#### DATA TO PROCESS

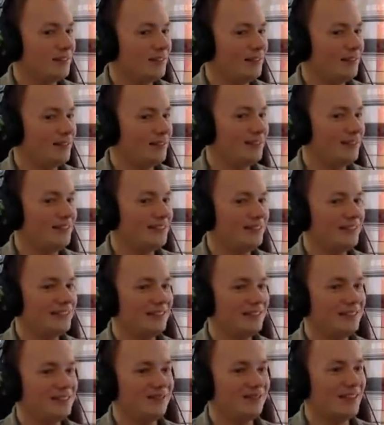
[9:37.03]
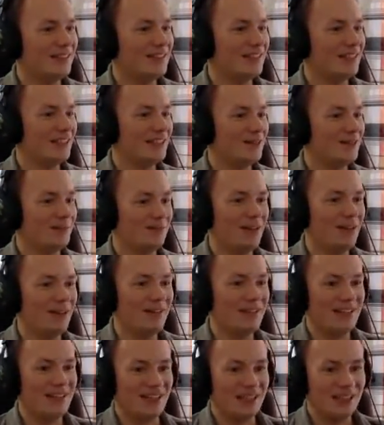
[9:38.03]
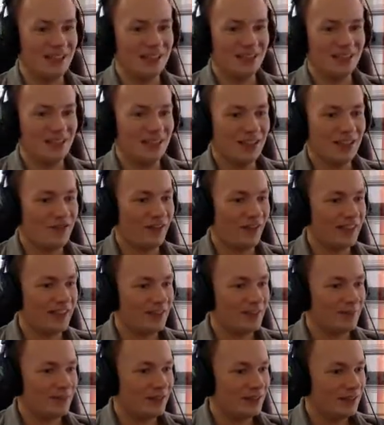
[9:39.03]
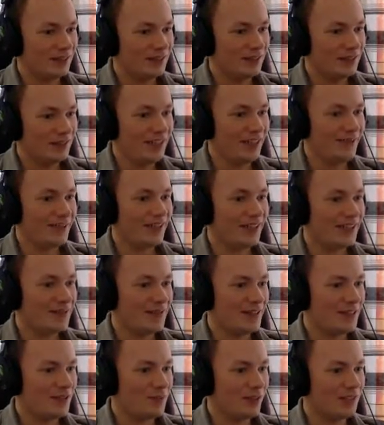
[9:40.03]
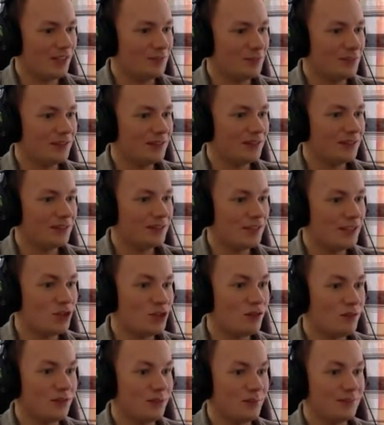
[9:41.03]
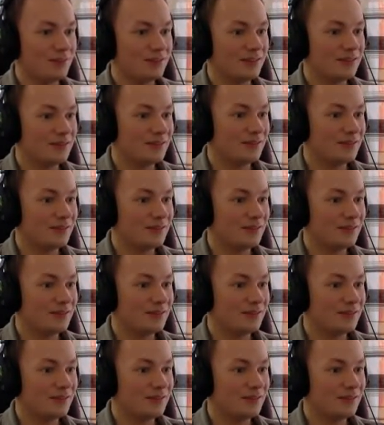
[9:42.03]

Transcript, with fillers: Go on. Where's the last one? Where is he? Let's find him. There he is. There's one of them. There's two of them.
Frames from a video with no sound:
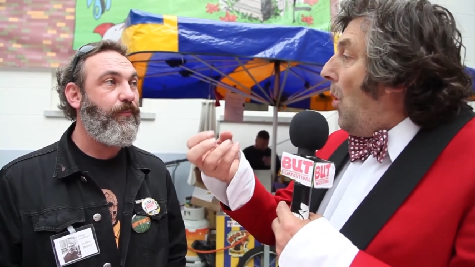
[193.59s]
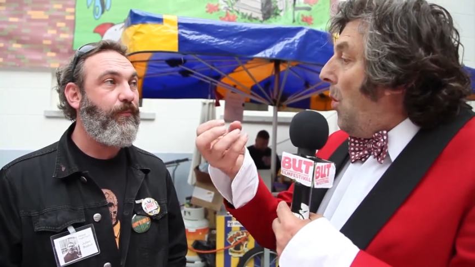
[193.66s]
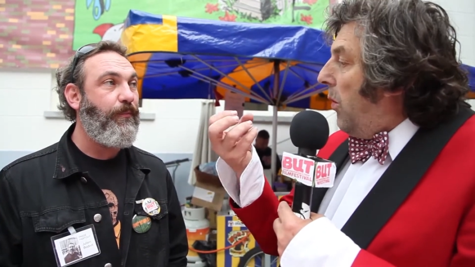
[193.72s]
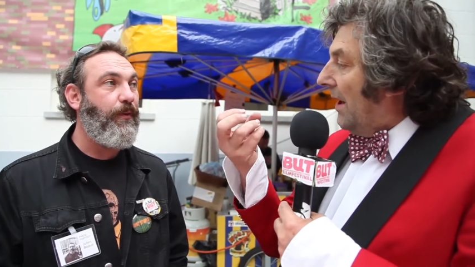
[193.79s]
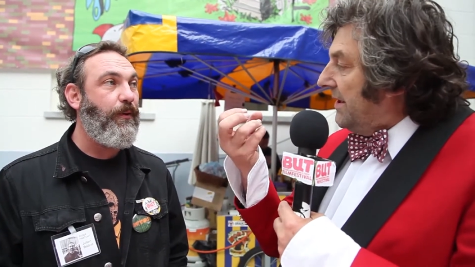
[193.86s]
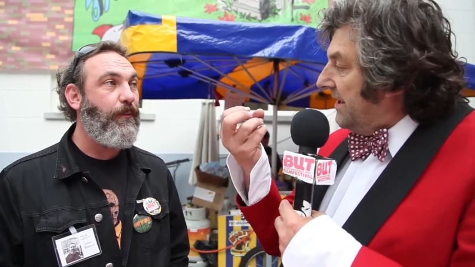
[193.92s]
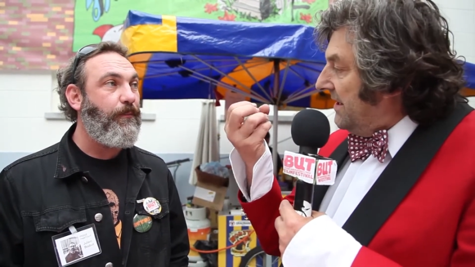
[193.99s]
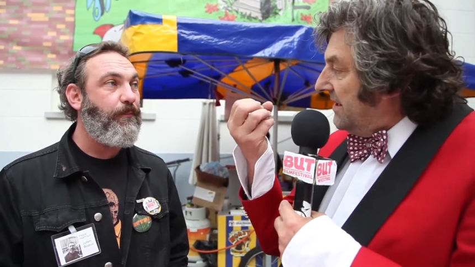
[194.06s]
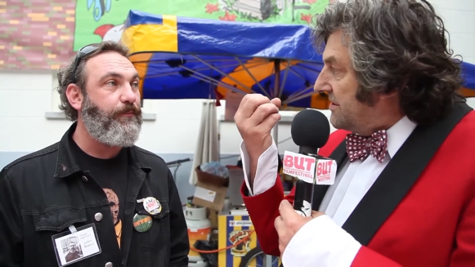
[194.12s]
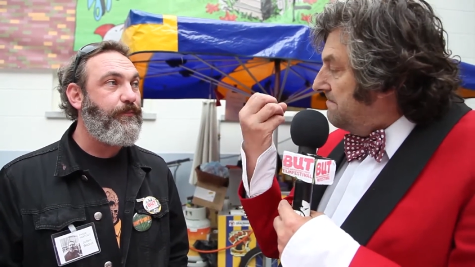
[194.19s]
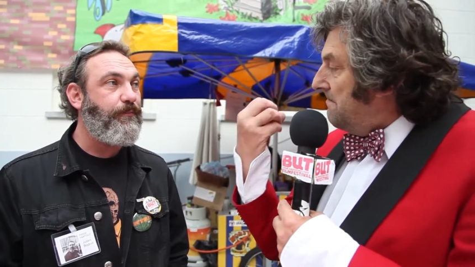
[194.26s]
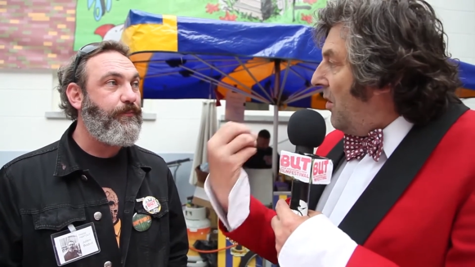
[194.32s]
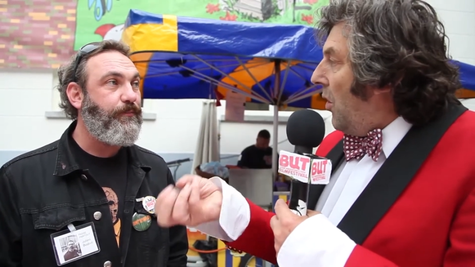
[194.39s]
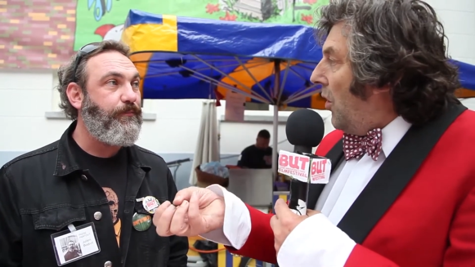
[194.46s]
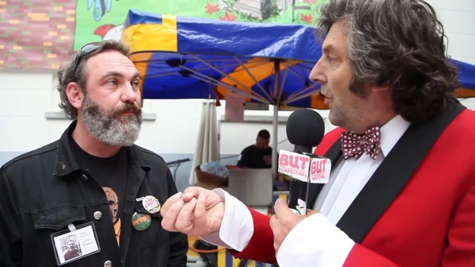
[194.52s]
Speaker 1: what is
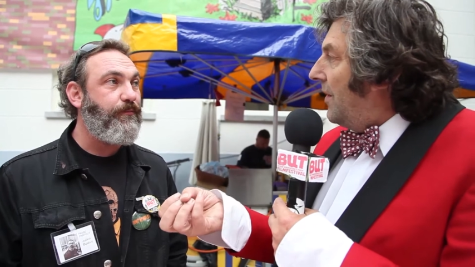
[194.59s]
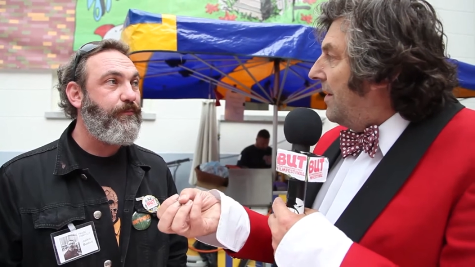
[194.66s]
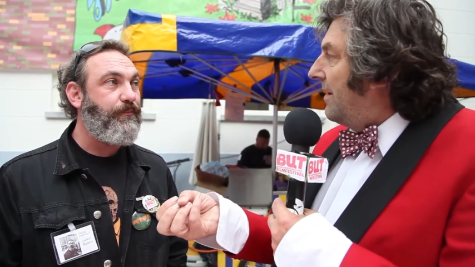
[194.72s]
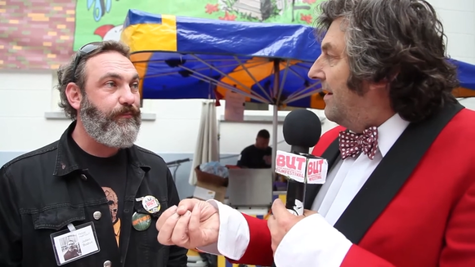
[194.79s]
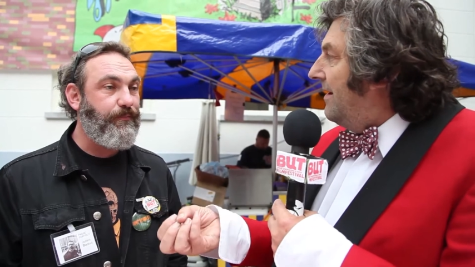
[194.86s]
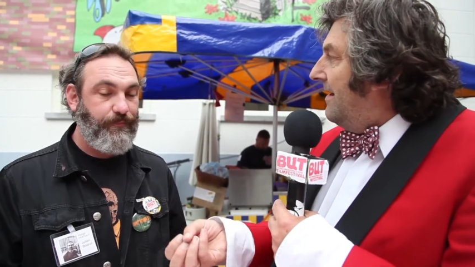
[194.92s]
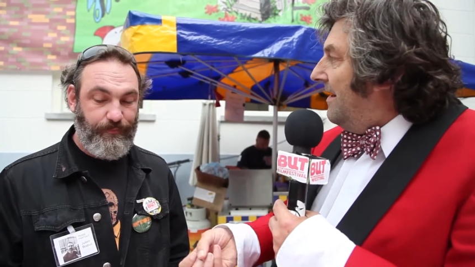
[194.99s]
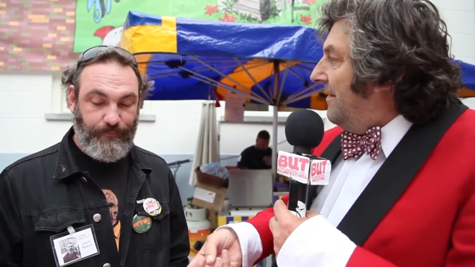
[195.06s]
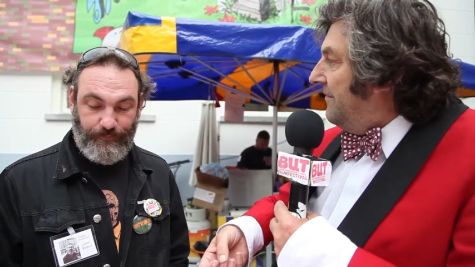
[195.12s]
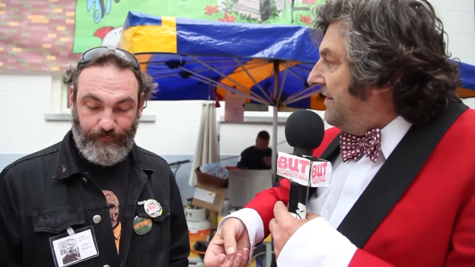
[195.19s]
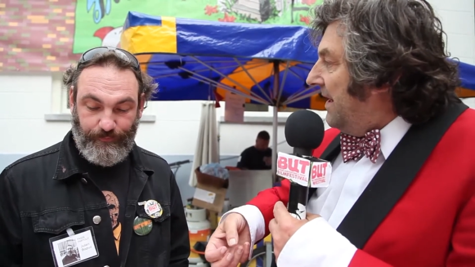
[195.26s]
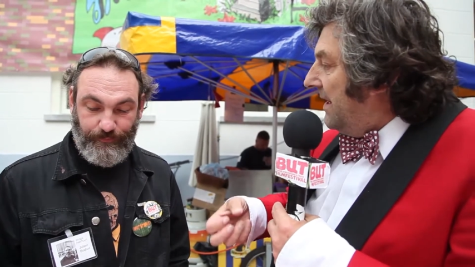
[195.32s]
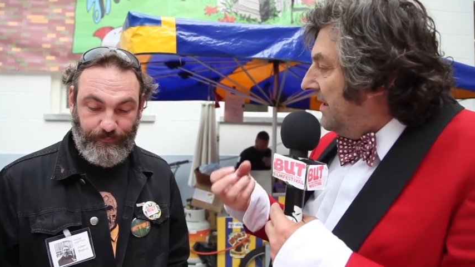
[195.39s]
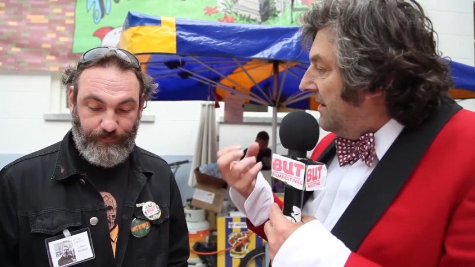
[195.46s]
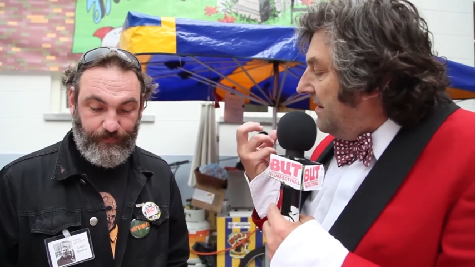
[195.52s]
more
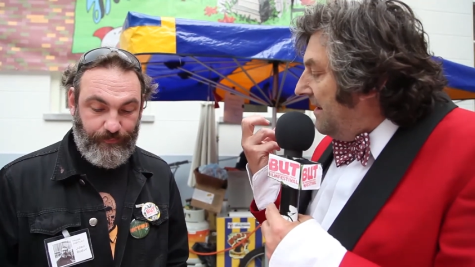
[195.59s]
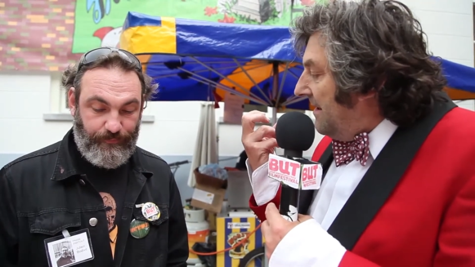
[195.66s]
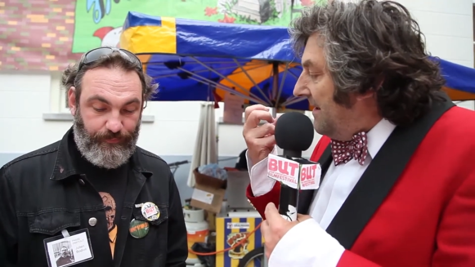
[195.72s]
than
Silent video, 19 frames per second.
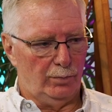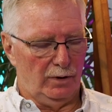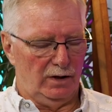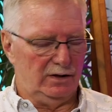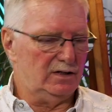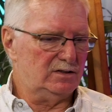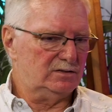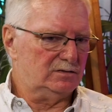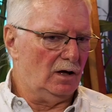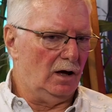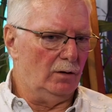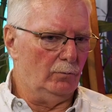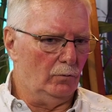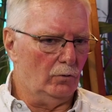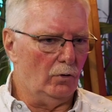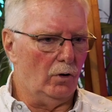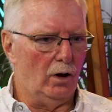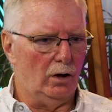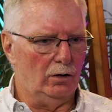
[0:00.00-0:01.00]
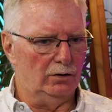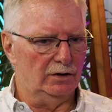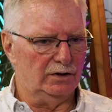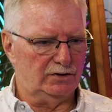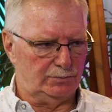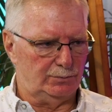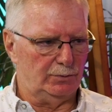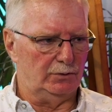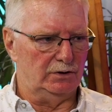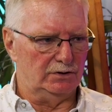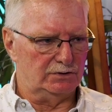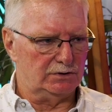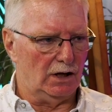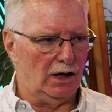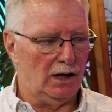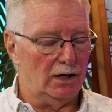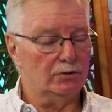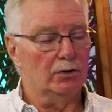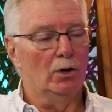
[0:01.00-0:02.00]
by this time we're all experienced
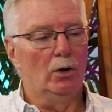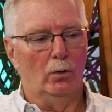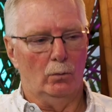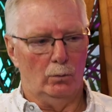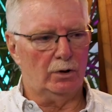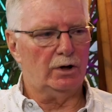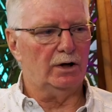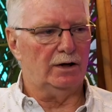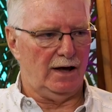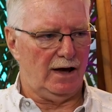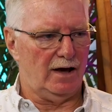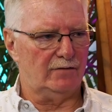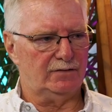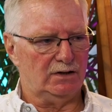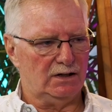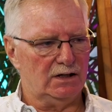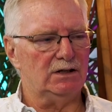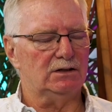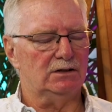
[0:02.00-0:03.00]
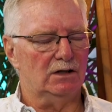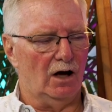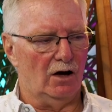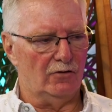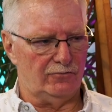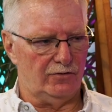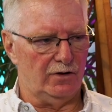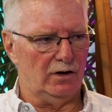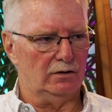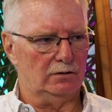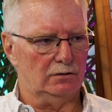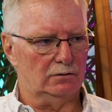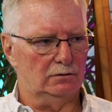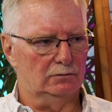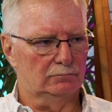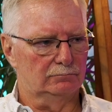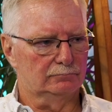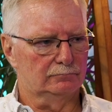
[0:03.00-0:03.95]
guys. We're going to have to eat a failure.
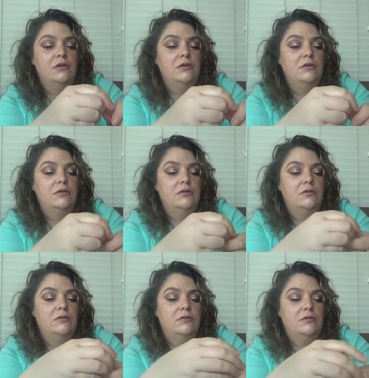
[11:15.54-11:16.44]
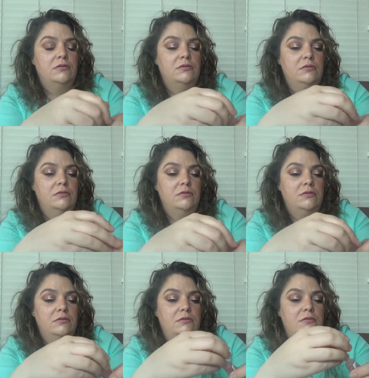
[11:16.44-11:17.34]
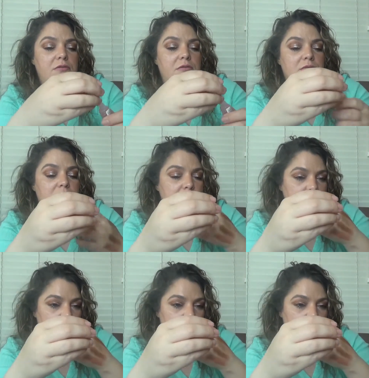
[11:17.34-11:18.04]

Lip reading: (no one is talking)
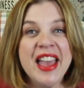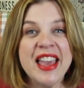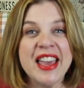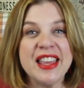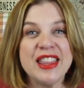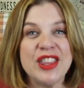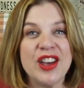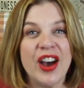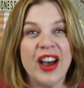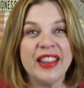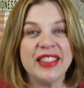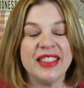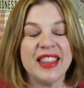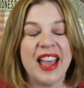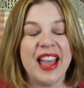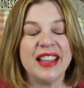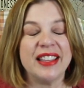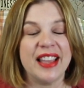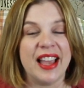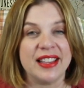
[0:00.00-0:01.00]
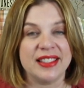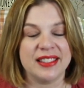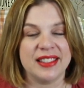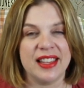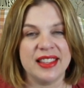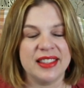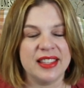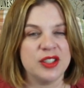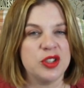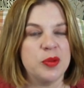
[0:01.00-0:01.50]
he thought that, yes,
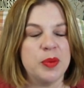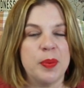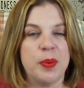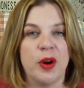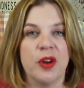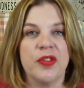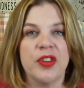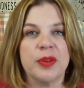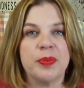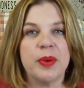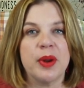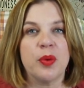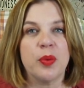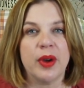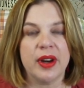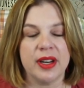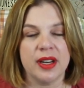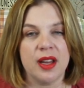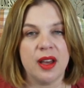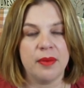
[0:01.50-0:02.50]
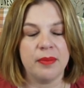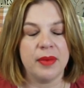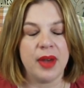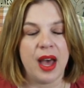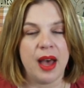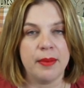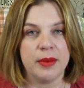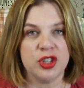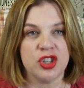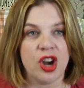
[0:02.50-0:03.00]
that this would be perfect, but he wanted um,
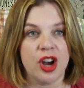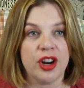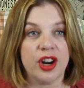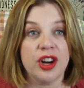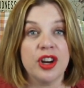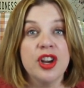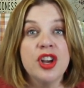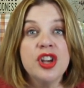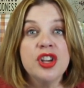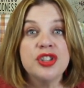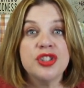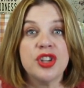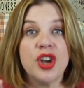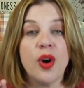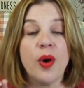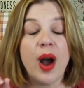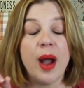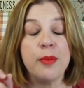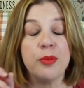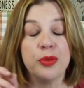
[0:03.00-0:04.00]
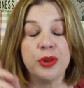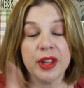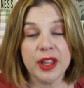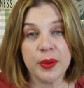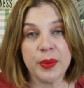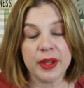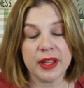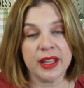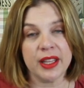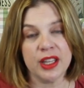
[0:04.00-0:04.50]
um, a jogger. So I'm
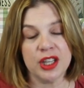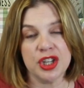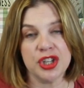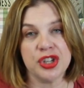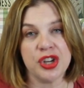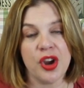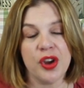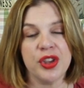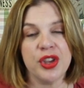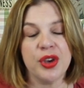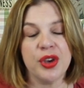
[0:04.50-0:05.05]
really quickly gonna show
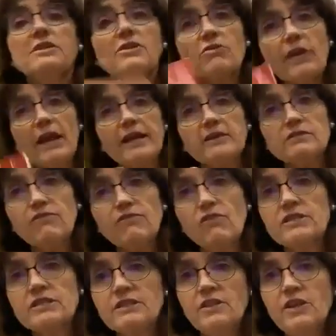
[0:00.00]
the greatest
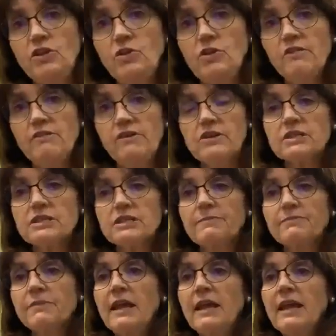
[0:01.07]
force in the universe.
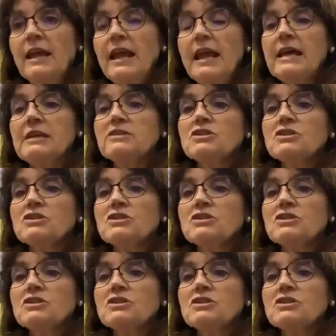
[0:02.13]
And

########

- _EXERCISE GOAL_:
Find the lines above holding the word "video" and show them.

- _EXERCISE SOLUTION_:
Frames from a video with no sound:
Silent video, 19 frames per second.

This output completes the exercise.